Family court statistics, mediation and abused children: The last week in family law

The latest quarterly data on the volume of cases dealt with
by family courts, between April and June this year, with statistics also broken
down for the main types of case involved, has been published by the Ministry of
Justice. Amongst the main points are: a decrease in the number of cases started
in Family courts – 64,813 new cases started in Family courts in April to June
2019, down 5% on April to June 2018, due to a 13% fall in matrimonial cases
(44% of all case starts, mainly divorce proceedings), and a decrease in
financial remedy (5%) and Children Act – Public law (4%) cases; the average
time for a care or supervision case to reach first disposal was 33 weeks in
April to June 2019, more than two weeks up from the same quarter in 2018; and
the mean average time from the issue of a divorce petition to Decree Nisi was
33 weeks, and Decree Absolute was 58 weeks, – up 5 and 3 weeks respectively
compared to the equivalent quarter in 2018. There was an increase in the number
of private law children applications issued in the period, and the time taken
by such applications to reach a final order averaged 28 weeks, up 3 weeks from
the same period in 2018.

The statistics also showed that in April to June 2019, the
proportion of private law children cases where neither the applicant nor
respondent had legal representation was 39%, increasing by 25 percentage points
since January to March 2013, before legal aid was removed for most such cases.
Correspondingly, the proportion of cases where both parties had legal
representation went from 41% in January to March 2013 to 18% in April to June
2019.

The Ministry of Justice has also published statistics
relating to family mediations, for the quarter April to June 2019. These showed
that the number of Mediation Information and Assessment Meetings (which should
be attended by anyone wishing to make an application in, or to initiate, family
proceedings) increased by 14% compared to the same period in the previous year,
and currently stand at just over a third of the levels they were at before
legal aid was removed. The mediation statistics also showed an increase in
mediation starts of 22% and an increase in outcomes of 13% compared to the same
period in 2018. The number of mediation outcomes is now sitting at around half
of what it was before legal aid was removed.

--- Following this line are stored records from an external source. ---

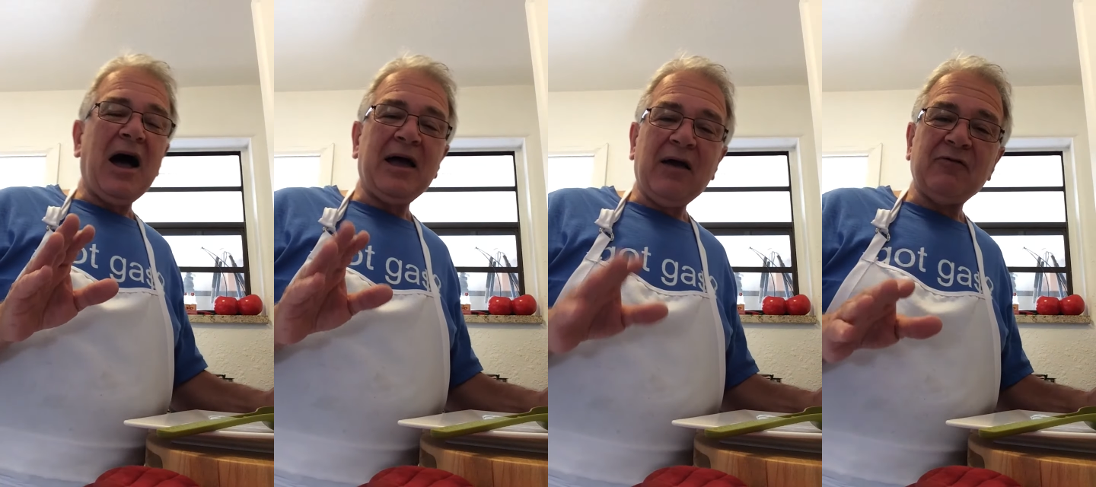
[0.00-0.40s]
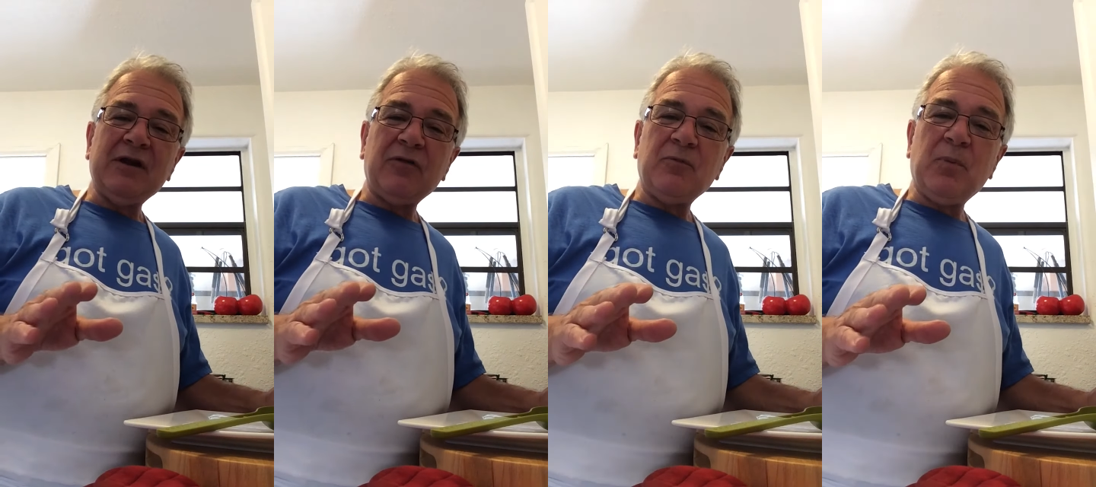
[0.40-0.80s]
I have
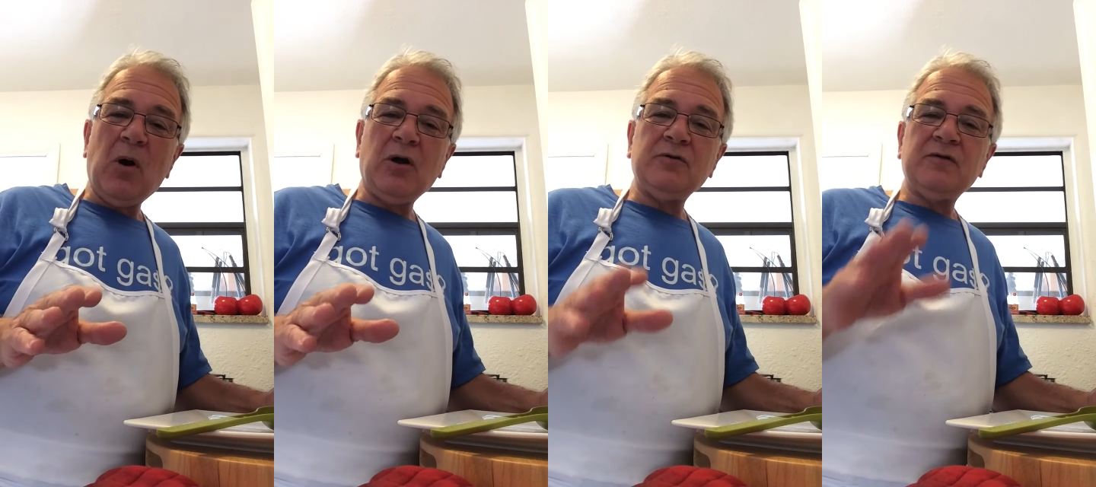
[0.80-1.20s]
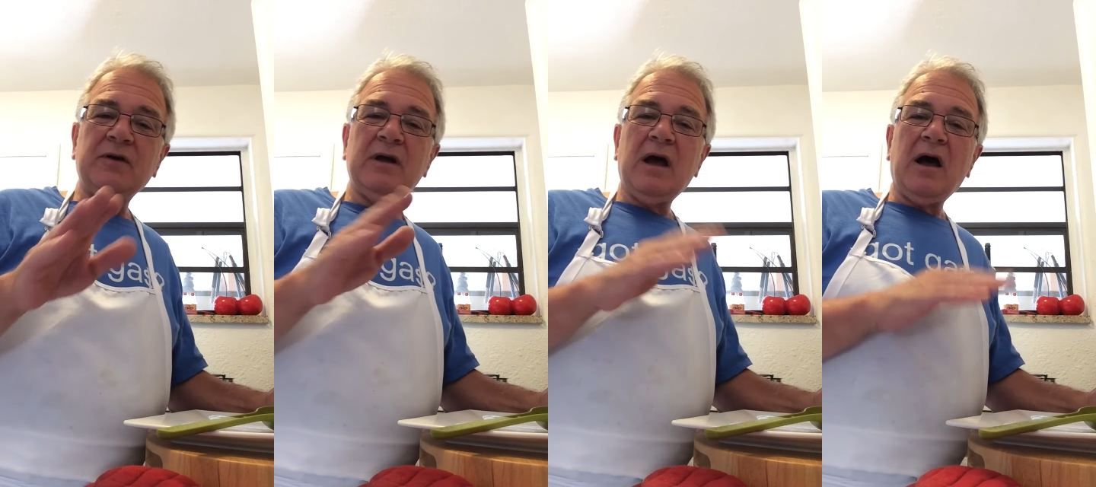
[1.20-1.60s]
another part
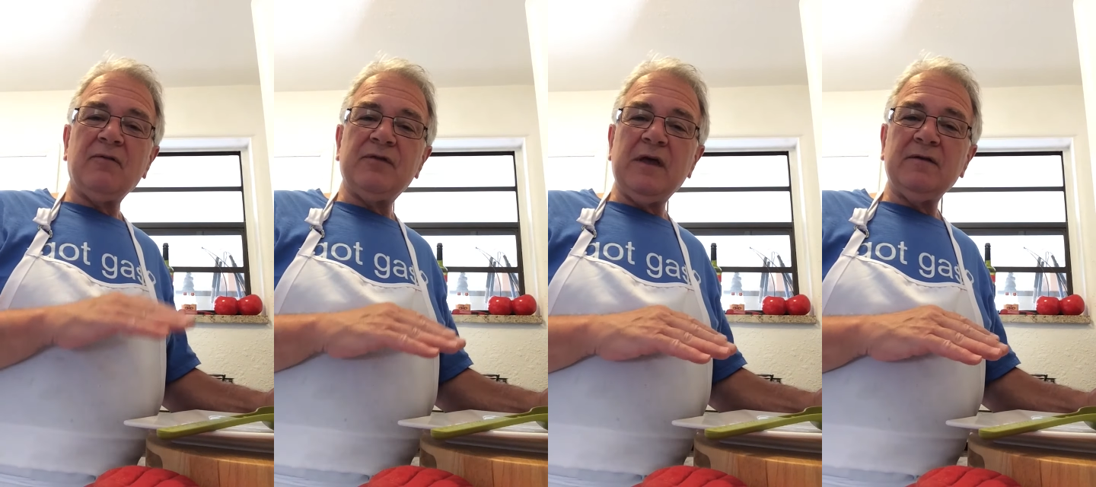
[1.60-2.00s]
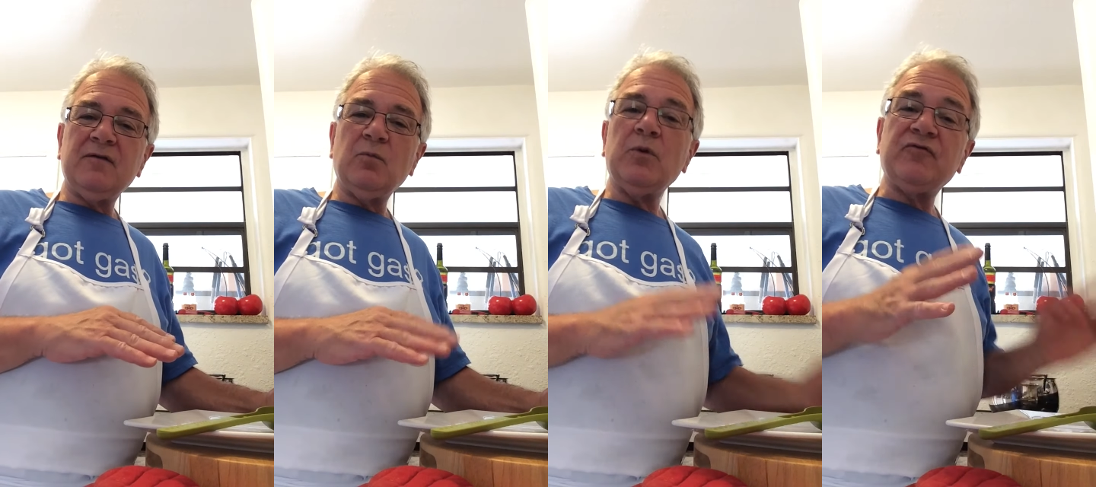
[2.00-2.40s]
of
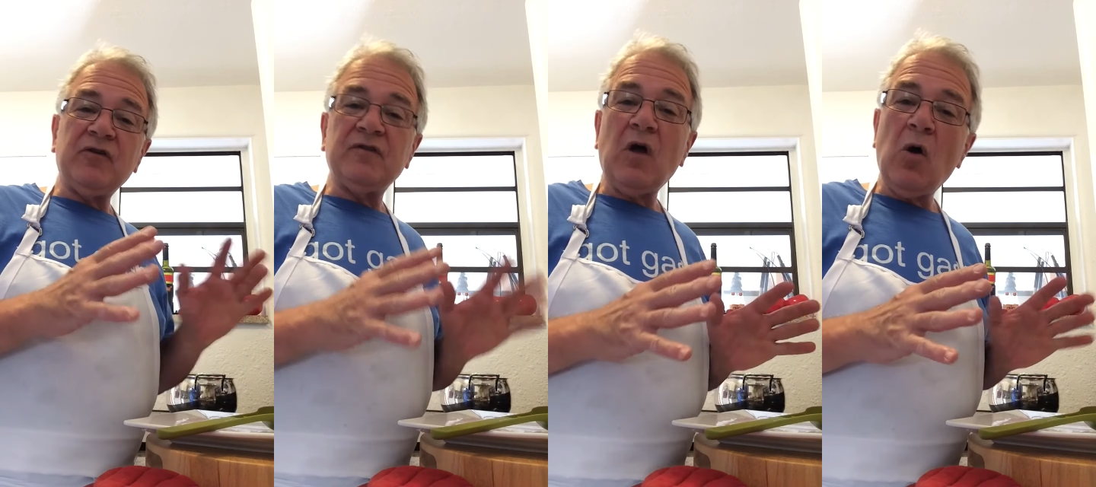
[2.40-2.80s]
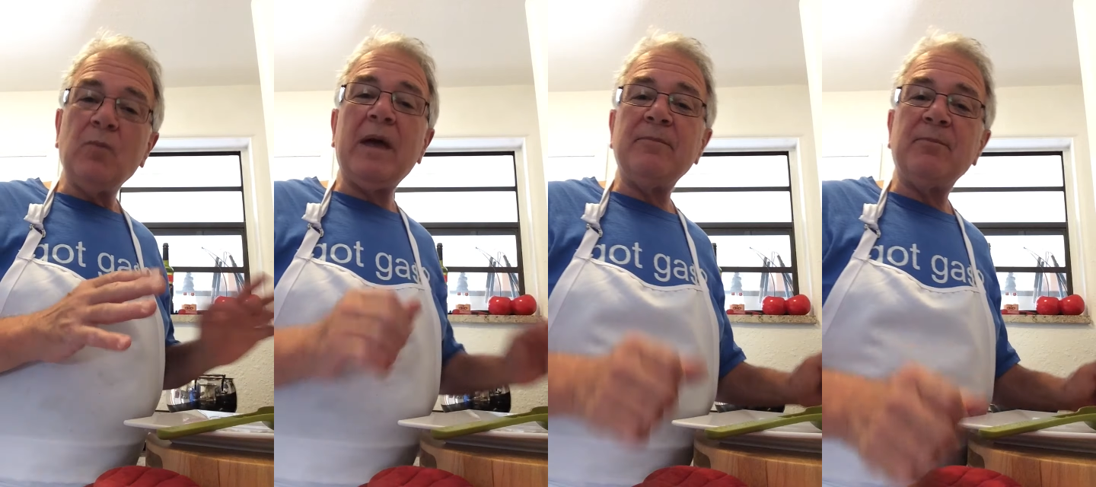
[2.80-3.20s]
this, which is a
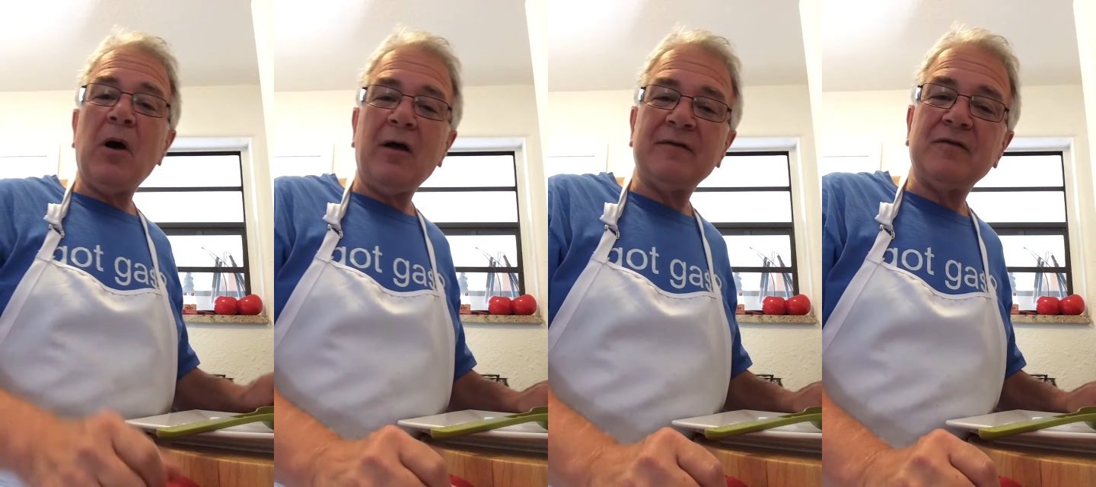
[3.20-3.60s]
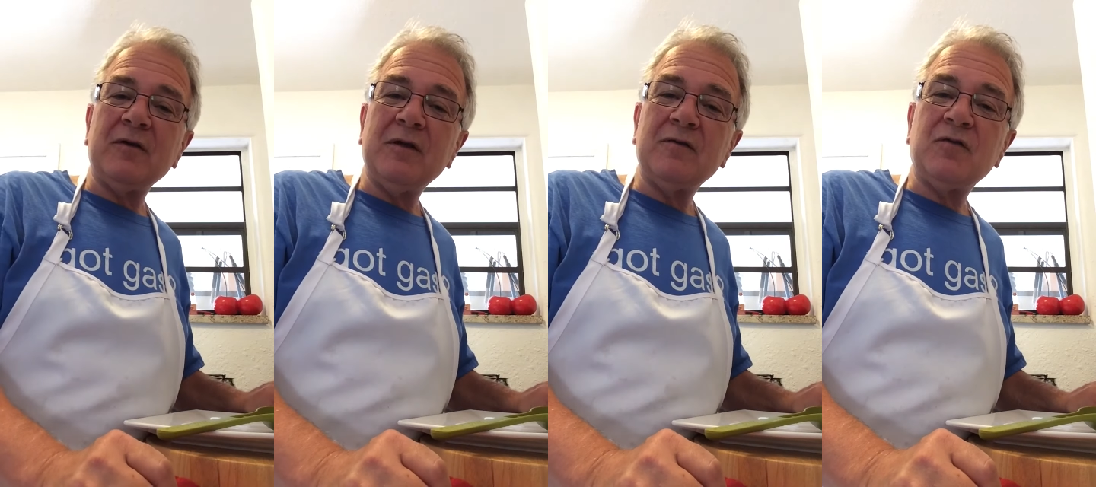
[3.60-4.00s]
homemade pasta
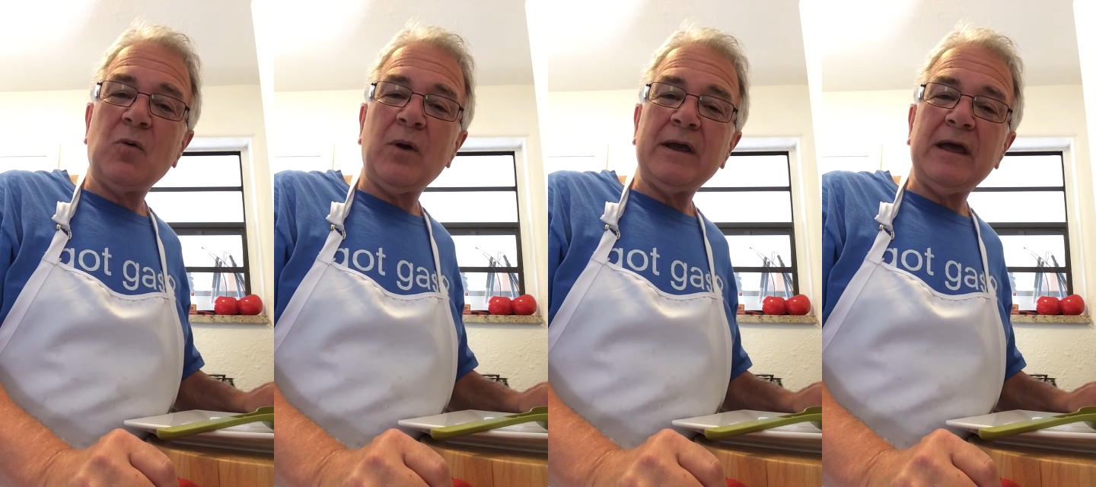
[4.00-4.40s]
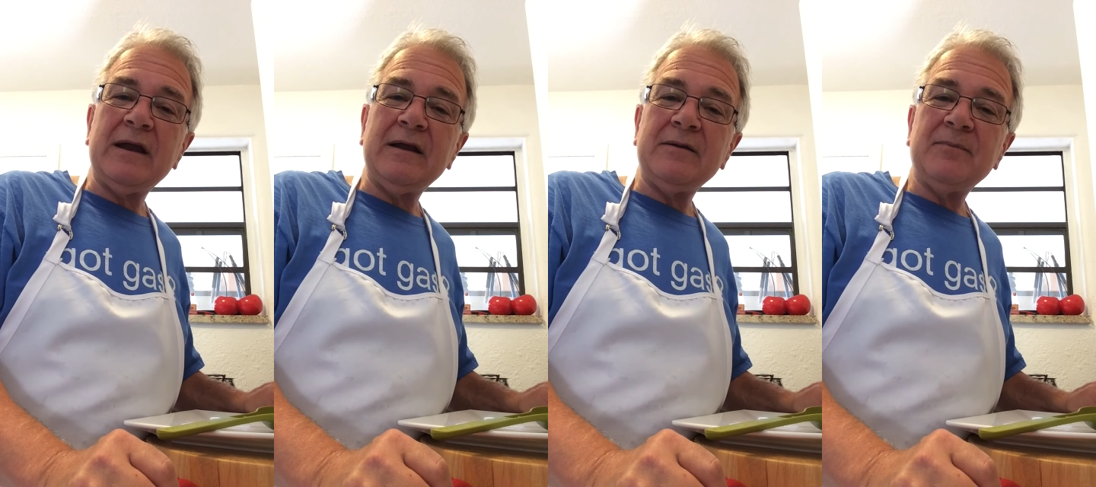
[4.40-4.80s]
that's going in
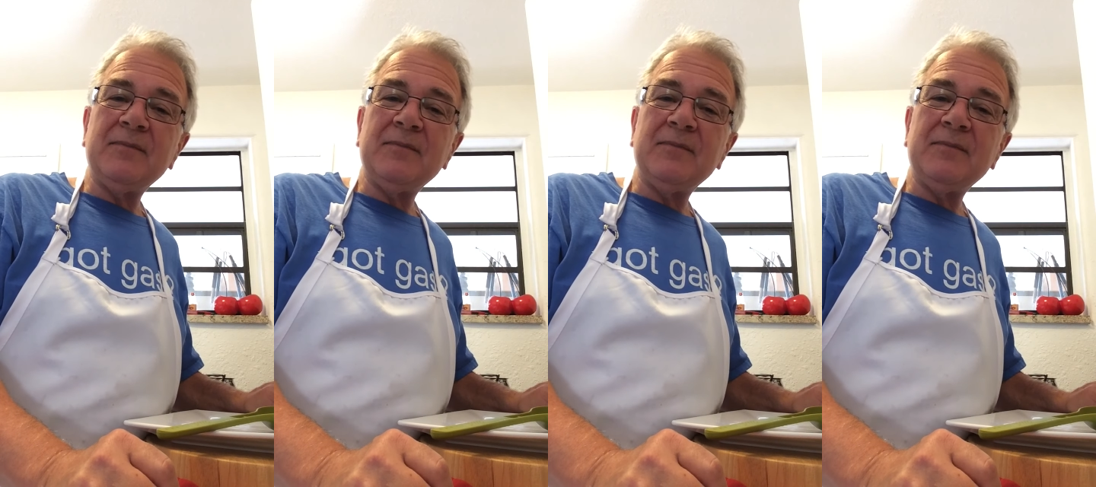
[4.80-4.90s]
it.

And finally, a poll has shown that parents caring for
children who have experienced trauma have been forced to take their children to
see the parent that abused them, with nearly all asserting this should be
illegal. The survey, carried out by the Centre of Excellence in Child Trauma
(CoECT), leading UK experts in the field of therapeutic parenting strategies,
received 1,125 responses from parents who have adopted, fostered, or cared for
children who have experienced trauma. Over half (53%) of the parents surveyed
have had to take their child to see a parent that has abused them. With 85% of
parents believing it should be illegal for abusive parents to be guaranteed
contact time. The current legal position is that children’s wishes should be
taken into account but will not ultimately determine what happens. The courts
view contact as being in the best interests of the child and see both parents’
involvement as a benefit to the child’s welfare. Sarah Naish, CEO and Founder
of CoECT said: “You would not expect to meet your rapist once a month for a cup
of tea, so why do we force children to keep seeing their abusers? Looking at
the poll alone, this is evidence that over 500 children have been marched back
to visit their abusers, which is an absolute disgrace. From the stories I hear
on a daily basis this is the tip of the iceberg and something needs to be done.
This should be regarded as one of the biggest scandals that still exists in the
British legal system today. The legal view that contact with parents is
beneficial to a child’s welfare becomes absolutely ridiculous when that parent
is the one that abused them. The parents I speak to dedicate their entire
beings to try and heal the children they have to care for, only for them to be
the adult that has to march their child back to the person that abused them.
The government needs to take action on this and ban parents that have abused their
children from having contact with them.”